Maui’s location will make it even harder. FEMA encountered these difficulties in 2017 when it responded to Hurricane Irma on Puerto Rico and the U.S. Virgin Islands. After determining that it would cost about a quarter-million dollars to ship a single trailer to the Virgin Islands, the agency scuttled plans to provide direct housing to the territory. Hawaiʻi is about twice as far from the continental U.S. as the Virgin Islands.
In testifying before Congress about efforts to restore power after Hurricane Irma, an official from the Department of Energy said in 2018 that the “complicated nature of an island response created significant logistical challenges as well as a response and recovery timeline that is longer than a continental United States disaster.”
Even after any trailers get on the ground, it’s essential that FEMA ensure they’re durable enough to last for months or even years. In past cases, some of them have developed mold after months of use, or exploded due to faulty propane tanks.
Still, direct housing relief will be all the more important on Maui, which was experiencing a severe housing shortage before the fires. Home prices increased by about 35 percent between 2019 and 2022, making it Hawaiʻi’s least affordable county for homeownership. Half of households spent more than 30 percent of their income on rent or mortgages.

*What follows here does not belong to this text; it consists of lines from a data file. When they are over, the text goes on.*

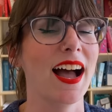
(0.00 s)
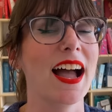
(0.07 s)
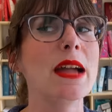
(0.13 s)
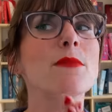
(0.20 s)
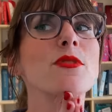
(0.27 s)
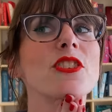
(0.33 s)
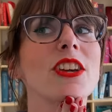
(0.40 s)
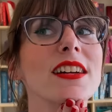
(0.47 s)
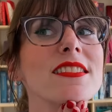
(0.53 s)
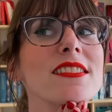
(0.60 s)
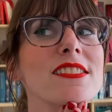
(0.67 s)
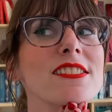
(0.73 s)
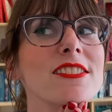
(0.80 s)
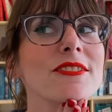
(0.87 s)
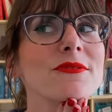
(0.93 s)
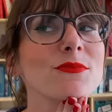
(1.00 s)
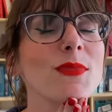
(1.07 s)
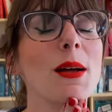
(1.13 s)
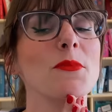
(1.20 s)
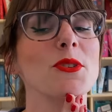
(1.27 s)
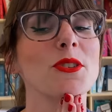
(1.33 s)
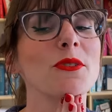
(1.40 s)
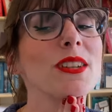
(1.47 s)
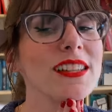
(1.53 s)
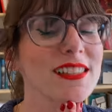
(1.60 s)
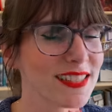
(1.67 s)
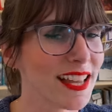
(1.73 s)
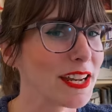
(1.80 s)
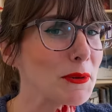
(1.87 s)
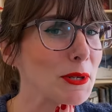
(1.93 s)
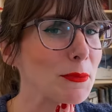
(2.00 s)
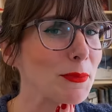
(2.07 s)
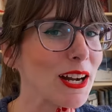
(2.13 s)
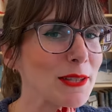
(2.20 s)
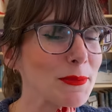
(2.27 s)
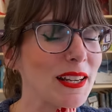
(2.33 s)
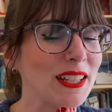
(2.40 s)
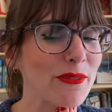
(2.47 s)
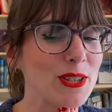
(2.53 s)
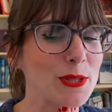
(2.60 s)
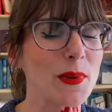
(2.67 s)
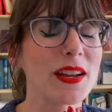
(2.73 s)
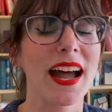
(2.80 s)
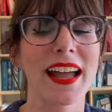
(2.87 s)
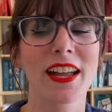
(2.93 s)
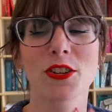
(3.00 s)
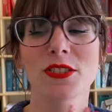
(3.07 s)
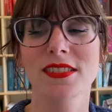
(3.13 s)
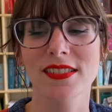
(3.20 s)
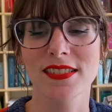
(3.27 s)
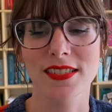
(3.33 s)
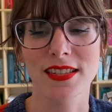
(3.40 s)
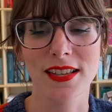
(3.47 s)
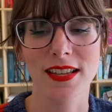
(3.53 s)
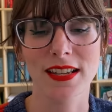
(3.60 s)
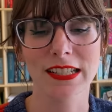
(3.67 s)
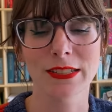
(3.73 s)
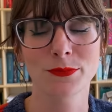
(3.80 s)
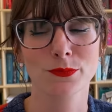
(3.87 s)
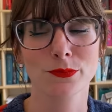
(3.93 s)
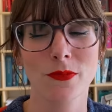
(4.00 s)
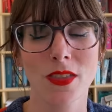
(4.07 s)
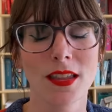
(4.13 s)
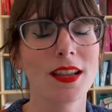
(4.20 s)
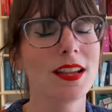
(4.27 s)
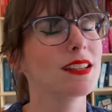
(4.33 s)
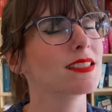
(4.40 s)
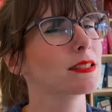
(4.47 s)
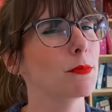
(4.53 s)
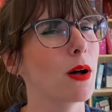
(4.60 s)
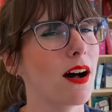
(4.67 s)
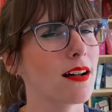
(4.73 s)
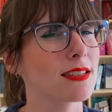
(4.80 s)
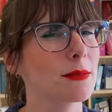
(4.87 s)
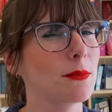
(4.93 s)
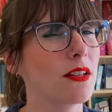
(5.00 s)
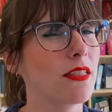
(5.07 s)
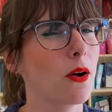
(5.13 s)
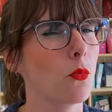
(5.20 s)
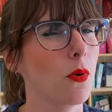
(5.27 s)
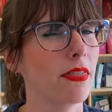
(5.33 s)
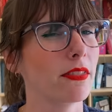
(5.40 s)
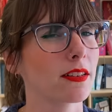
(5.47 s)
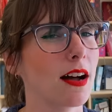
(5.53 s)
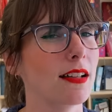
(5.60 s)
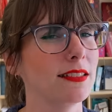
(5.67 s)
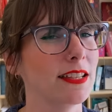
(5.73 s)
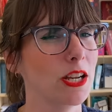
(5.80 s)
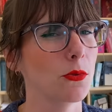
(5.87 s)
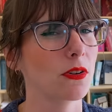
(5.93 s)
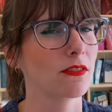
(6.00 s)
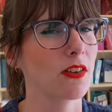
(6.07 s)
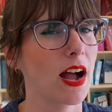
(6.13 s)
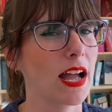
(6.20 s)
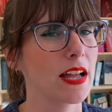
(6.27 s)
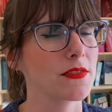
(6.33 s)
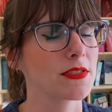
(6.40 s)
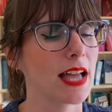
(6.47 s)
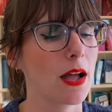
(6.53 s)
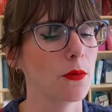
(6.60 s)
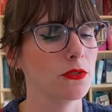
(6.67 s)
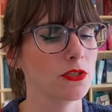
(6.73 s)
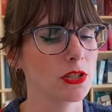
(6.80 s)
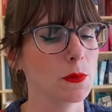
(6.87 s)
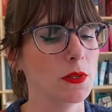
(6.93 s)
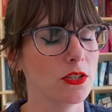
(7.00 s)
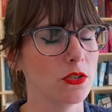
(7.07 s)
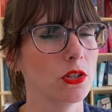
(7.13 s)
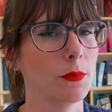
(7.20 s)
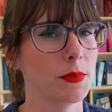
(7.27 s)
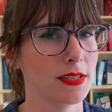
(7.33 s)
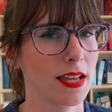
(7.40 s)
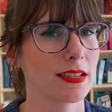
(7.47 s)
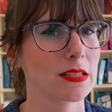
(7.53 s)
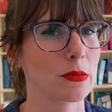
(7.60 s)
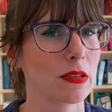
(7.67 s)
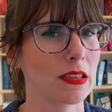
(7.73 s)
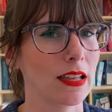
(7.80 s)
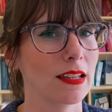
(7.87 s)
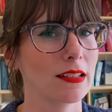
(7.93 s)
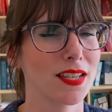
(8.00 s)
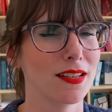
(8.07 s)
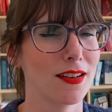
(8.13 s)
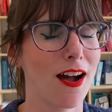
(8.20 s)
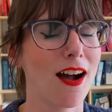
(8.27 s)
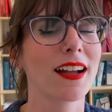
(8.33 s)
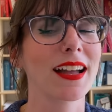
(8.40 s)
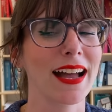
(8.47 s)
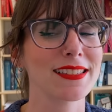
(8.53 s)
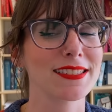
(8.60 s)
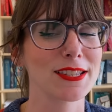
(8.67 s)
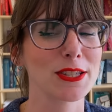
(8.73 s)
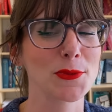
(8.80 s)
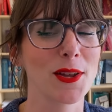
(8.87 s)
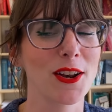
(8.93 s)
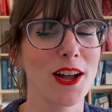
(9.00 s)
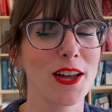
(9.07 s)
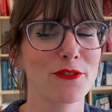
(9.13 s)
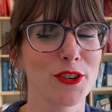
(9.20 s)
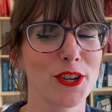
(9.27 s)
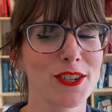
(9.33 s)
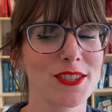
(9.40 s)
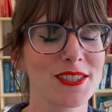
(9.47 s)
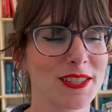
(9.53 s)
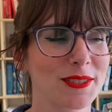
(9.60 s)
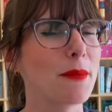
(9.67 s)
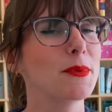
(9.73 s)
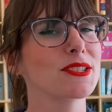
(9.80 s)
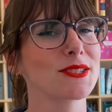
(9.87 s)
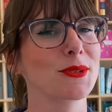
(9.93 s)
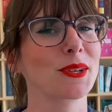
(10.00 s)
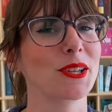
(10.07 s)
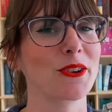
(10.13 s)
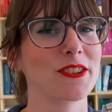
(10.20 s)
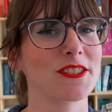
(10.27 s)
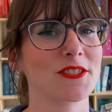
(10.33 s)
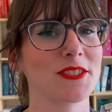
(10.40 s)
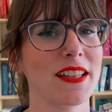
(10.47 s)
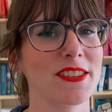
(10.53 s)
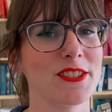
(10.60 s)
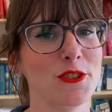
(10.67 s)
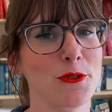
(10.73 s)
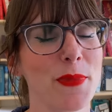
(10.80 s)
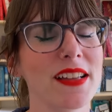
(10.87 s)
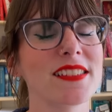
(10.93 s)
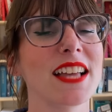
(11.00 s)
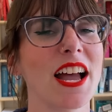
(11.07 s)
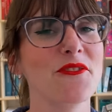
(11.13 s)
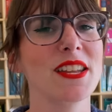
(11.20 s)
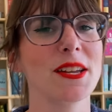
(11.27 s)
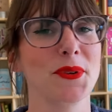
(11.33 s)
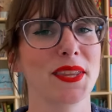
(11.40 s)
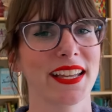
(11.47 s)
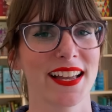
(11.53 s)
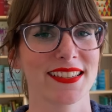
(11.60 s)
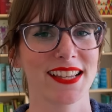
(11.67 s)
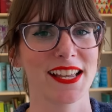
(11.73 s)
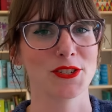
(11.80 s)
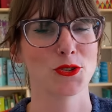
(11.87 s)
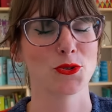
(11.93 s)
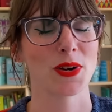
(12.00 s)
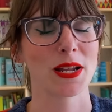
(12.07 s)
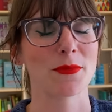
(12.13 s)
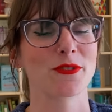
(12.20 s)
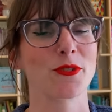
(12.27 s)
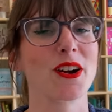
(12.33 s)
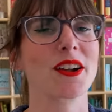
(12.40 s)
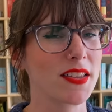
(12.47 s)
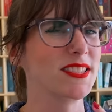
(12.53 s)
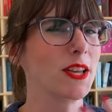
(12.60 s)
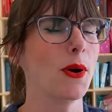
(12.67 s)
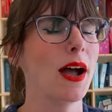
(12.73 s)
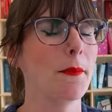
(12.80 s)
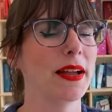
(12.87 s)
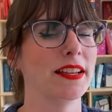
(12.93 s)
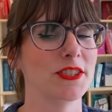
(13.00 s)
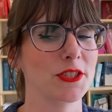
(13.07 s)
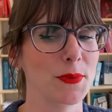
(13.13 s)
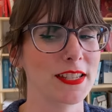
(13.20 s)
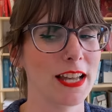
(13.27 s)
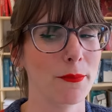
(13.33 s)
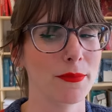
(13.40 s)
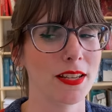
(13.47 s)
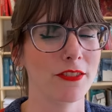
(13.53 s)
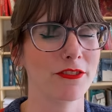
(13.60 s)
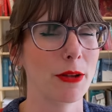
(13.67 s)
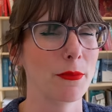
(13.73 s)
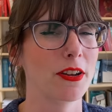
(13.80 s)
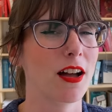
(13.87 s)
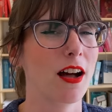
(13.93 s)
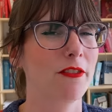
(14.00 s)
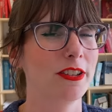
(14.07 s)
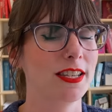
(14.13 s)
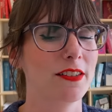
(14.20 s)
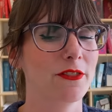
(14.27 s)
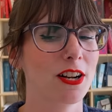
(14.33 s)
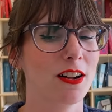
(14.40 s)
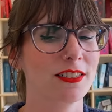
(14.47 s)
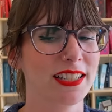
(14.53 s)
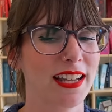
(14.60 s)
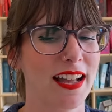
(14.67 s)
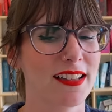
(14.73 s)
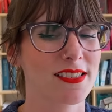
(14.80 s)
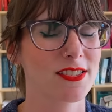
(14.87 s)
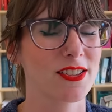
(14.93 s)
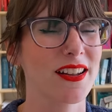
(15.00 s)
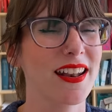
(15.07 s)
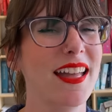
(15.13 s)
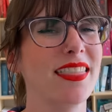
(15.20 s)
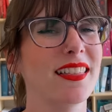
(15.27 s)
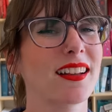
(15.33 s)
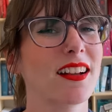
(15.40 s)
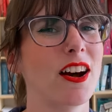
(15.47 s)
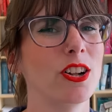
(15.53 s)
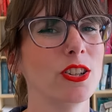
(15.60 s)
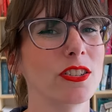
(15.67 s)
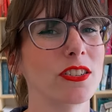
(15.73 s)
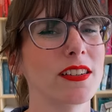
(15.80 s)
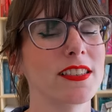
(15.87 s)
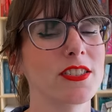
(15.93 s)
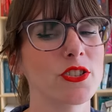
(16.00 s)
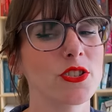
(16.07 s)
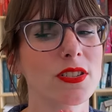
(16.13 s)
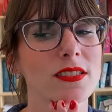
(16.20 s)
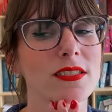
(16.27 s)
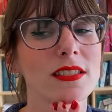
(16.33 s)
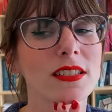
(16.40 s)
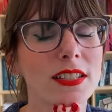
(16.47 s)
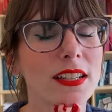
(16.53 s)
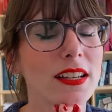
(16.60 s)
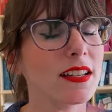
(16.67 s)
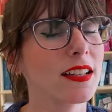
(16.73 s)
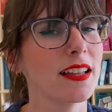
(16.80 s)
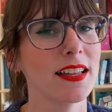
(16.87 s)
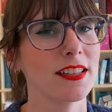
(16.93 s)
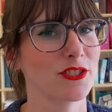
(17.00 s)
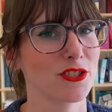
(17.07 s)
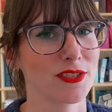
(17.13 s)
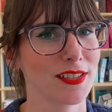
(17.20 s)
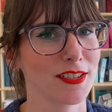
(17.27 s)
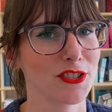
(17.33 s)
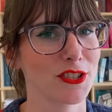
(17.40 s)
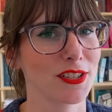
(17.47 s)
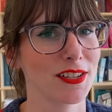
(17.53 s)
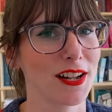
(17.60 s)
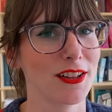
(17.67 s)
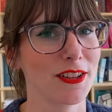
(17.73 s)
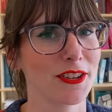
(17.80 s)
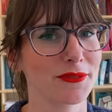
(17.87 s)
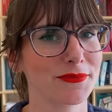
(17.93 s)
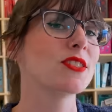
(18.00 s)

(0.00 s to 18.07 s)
I am just, I'm just really excited with the prospect of this one. I could see it's possible that when the Cotlino arrives, I will just be too obsessed with it to not cast this one on first. I'm just so curious to try this new base. I've knit with a Cascade 220 before, so I might just be tempted from the novelty of it all to cast this on and the color. It's just, it's just such a good color.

West Maui, which includes Lahaina, in particular had a large population of renters and households with more than one family. According to the county’s hazard mitigation plan, 39 percent of housing units in the region were in multi-family developments like apartment buildings, and 16 percent of people lived in crowded quarters, among the highest rates in the county. The fires destroyed a large chunk of that affordable housing, including a 142-unit subsidized apartment complex in Lahaina.
“It’s gonna be really tough,” said Cassandra Abdul, the director of Nā Hale O Maui, a Maui-based nonprofit that works to develop permanent affordable housing. “We already have a really critical housing shortage, and it’s horribly expensive to rent. It takes a long time to get housing built here, because everything has to be imported, and the permitting process can take years.”
The lack of available housing will ensure that many victims reside in temporary shelter for months, said Mihir Parikh, a senior program director at Enterprise Community Partners, a national affordable housing nonprofit.
“The emergency housing sometimes ends up becoming permanent housing,” he said. “Given the lack of availability of land on Hawaiʻi,” he added, “FEMA needs to explore other options, like modular homes, that can be added to over time.” These prefabricated units are anchored in place, unlike trailers, and can provide permanent housing if necessary. Parikh said that the county and state governments should loosen zoning requirements to allow for alternative housing types such as cottages and in-law units.
Abdul says she’s optimistic that the island will recover eventually, but says it will take several years to build enough affordable housing to replace what’s been lost. Nā Hale O Maui lost 15 below-market units during the fire. Without permanent replacements, she said, many people will end up leaving the island once disaster aid runs out.
“I suspect that there are going to be people that are going to move away,” she said. “Whether that’s going to be permanent or temporary, we don’t know.”
Gabriela Aoun Angueira contributed reporting to this story.